What to do
Begin with the line that holds "[1325.29-1326.29s]" and retype through the last line of the listing below, exactly; pictures are not part of the copy.

*** Data listing Section Begins ***

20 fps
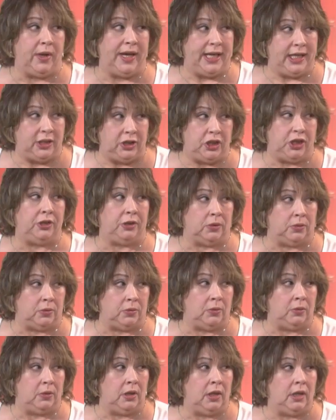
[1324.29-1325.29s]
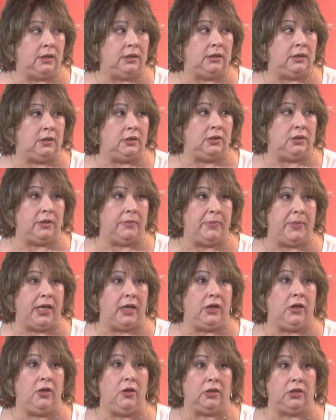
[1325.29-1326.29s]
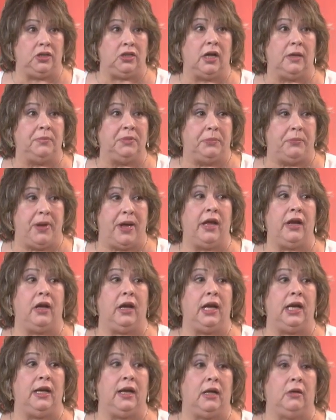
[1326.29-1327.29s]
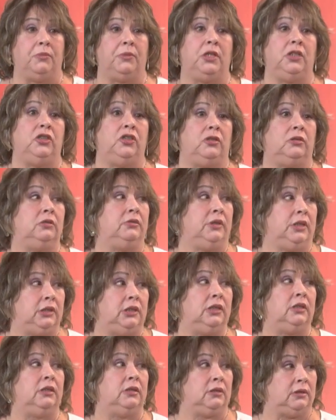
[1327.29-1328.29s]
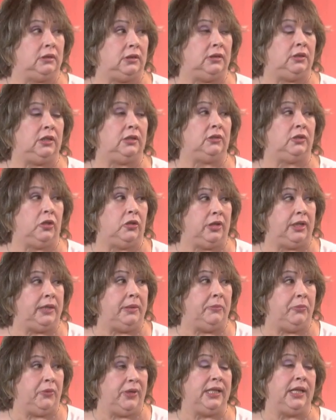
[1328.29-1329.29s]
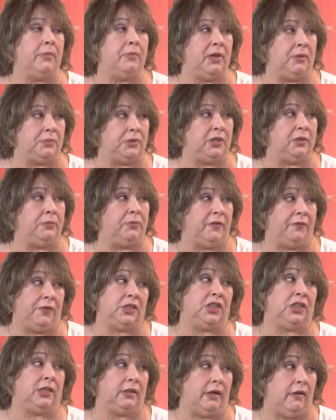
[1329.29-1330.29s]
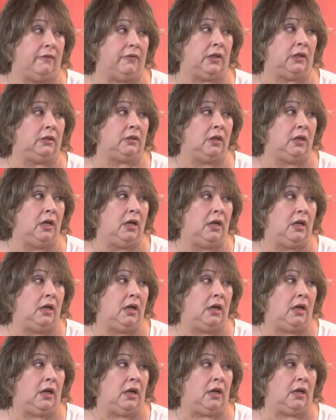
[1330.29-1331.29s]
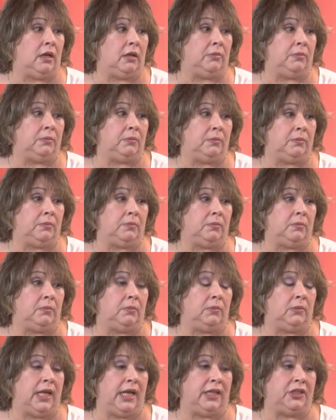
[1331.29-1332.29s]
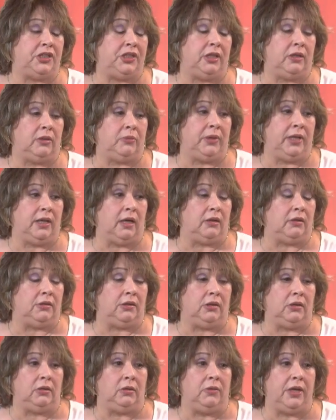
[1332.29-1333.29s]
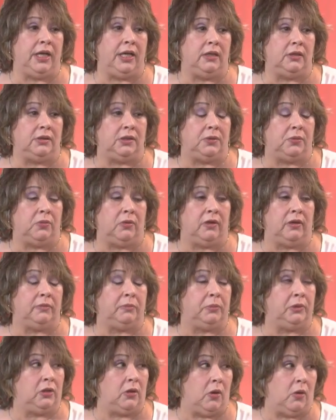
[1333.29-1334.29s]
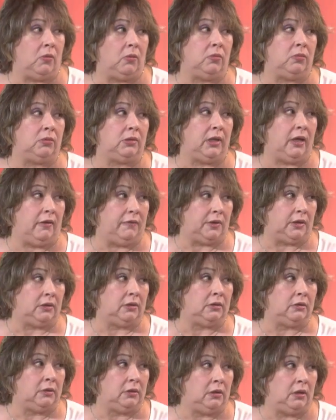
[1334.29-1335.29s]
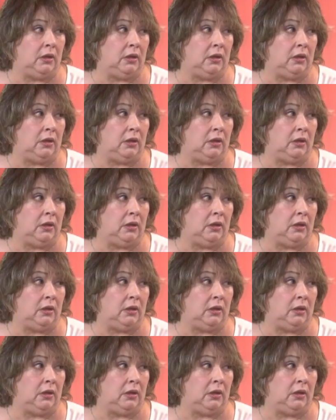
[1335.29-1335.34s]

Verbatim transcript: we do to make your jobs better and help the children to, mm-hmm. to learn and bring them up to proficient level? Um, last year, we our third graders were below level.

*** Data listing Section Ends ***

Answer for this exercise
[1325.29-1326.29s]
[1326.29-1327.29s]
[1327.29-1328.29s]
[1328.29-1329.29s]
[1329.29-1330.29s]
[1330.29-1331.29s]
[1331.29-1332.29s]
[1332.29-1333.29s]
[1333.29-1334.29s]
[1334.29-1335.29s]
[1335.29-1335.34s]

Verbatim transcript: we do to make your jobs better and help the children to, mm-hmm. to learn and bring them up to proficient level? Um, last year, we our third graders were below level.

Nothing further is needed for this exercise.